Il Regolamento Imballaggi verso la forma definitiva. Cosa ci aspetta?

Il 4 marzo 2024, il Parlamento e il Consiglio europeo hanno raggiunto un accordo provvisorio sul contenuto della bozza del Regolamento Imballaggi (Packaging and Packaging Waste Regulation, PPWR). Il documento è al centro di un’accesa discussione, sia in Italia che in Europa, da quasi un anno e mezzo. Il dibattito è ancora aperto, nonostante nel novembre 2023 siano state introdotte diverse e importanti deroghe per alcune delle disposizioni più controverse presenti nella prima versione affinché la bozza potesse essere approvata dal Parlamento. Vediamo dunque di seguito quali sono le principali misure ad oggi previste, insieme ad alcune delle criticità segnalate da associazioni e operatori.

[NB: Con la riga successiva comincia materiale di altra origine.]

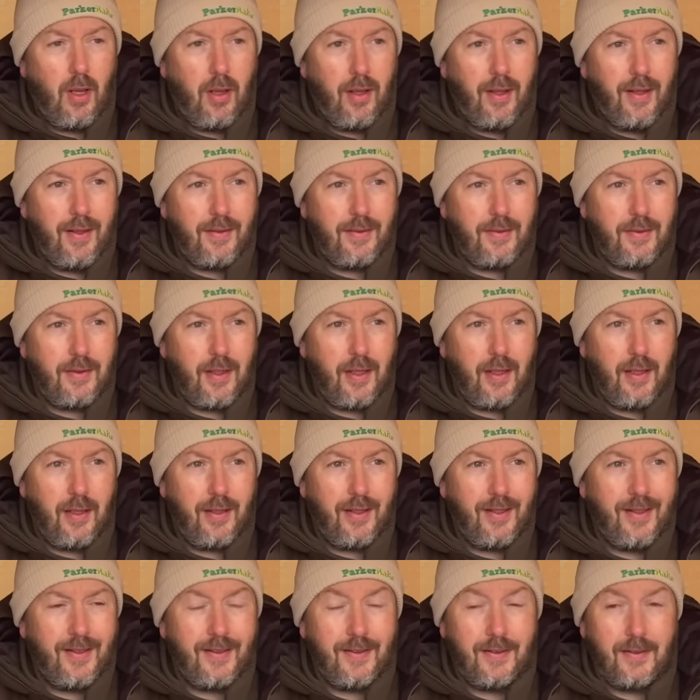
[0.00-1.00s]
And
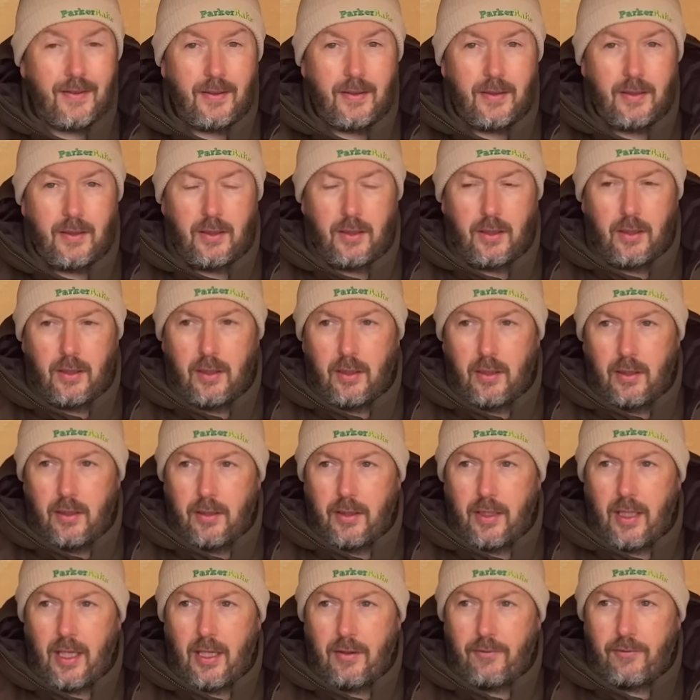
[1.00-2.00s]
yeah,
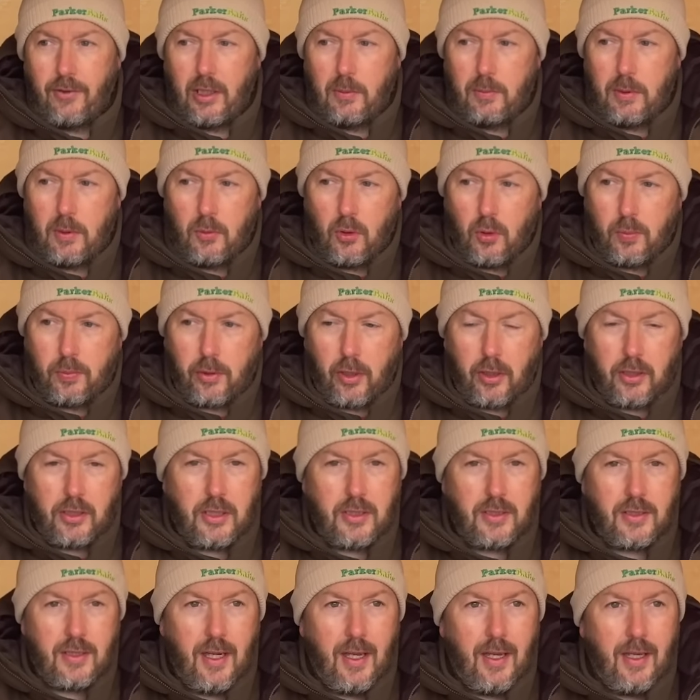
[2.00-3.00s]
I feel a bit more
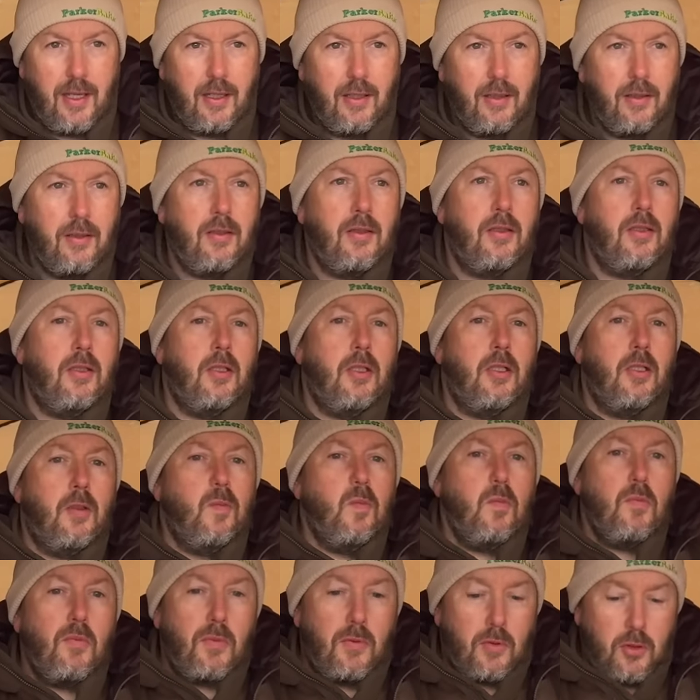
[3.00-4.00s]
brighter today.
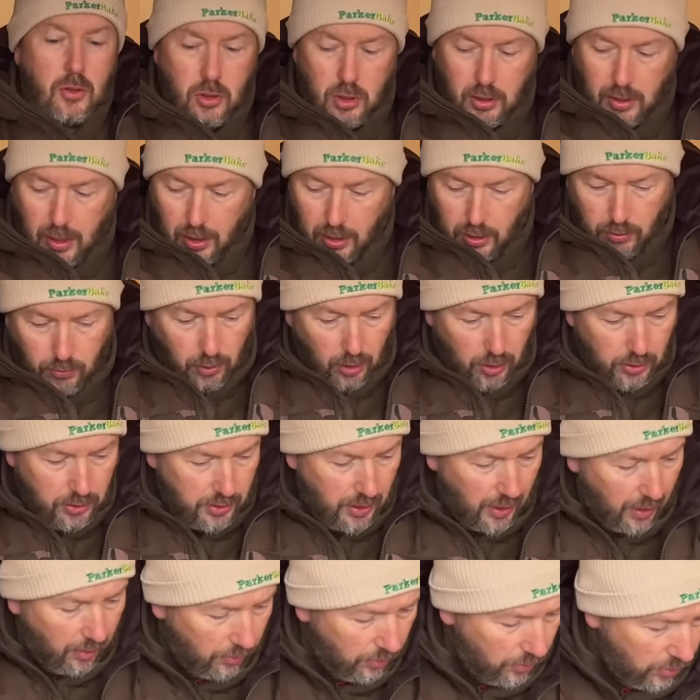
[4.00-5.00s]
Just getting the rods out.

I target di riduzione degli imballaggi sono rimasti gli stessi proposti nella prima versione, pari al 5% dei quantitativi pro capite rispetto ai livelli del 2018 entro il 2030, al 10% entro il 2035 e al 15% entro il 2040. A questi sono stati aggiunti in novembre, e confermati pochi giorni fa, obiettivi specifici per gli imballaggi in plastica, che prevedono una riduzione del 10% delle quantità pro capite entro il 2030, rispetto ai valori del 2018, del 15% entro il 2035 e del 20% entro il 2035.

Inizialmente, veniva vietata l’immissione sul mercato di alcune categorie di imballaggi monouso in plastica, carta e cartone e materiali compositi a decorrere dal primo gennaio 2030. La versione successiva ha rivisto le categorie incluse e previsto che ciò avvenisse a meno di alcune condizioni, tra cui il fatto che gli operatori economici possano “dimostrare l’efficacia della raccolta a fini di riciclaggio di tali formati di imballaggio, sulla base del materiale di imballaggio predominante, almeno dell’85% in peso entro il 2028 e in seguito ogni anno”. Il recente accordo prevede il divieto solo per determinate tipologie di imballaggi in plastica monouso, ad esempio, per frutta e verdura fresca non trasformata, per alimenti e bevande riempiti e consumati in bar e ristoranti, condimenti in porzioni individuali, campioncini da bagno e pellicola termoretraibile per le valigie negli aeroporti. Il divieto interessa anche le buste di plastica molto leggere (sotto i 15 micron), che non siano necessarie per motivi igienici o siano fornite come imballaggio primario per alimenti sfusi per prevenire gli sprechi alimentari.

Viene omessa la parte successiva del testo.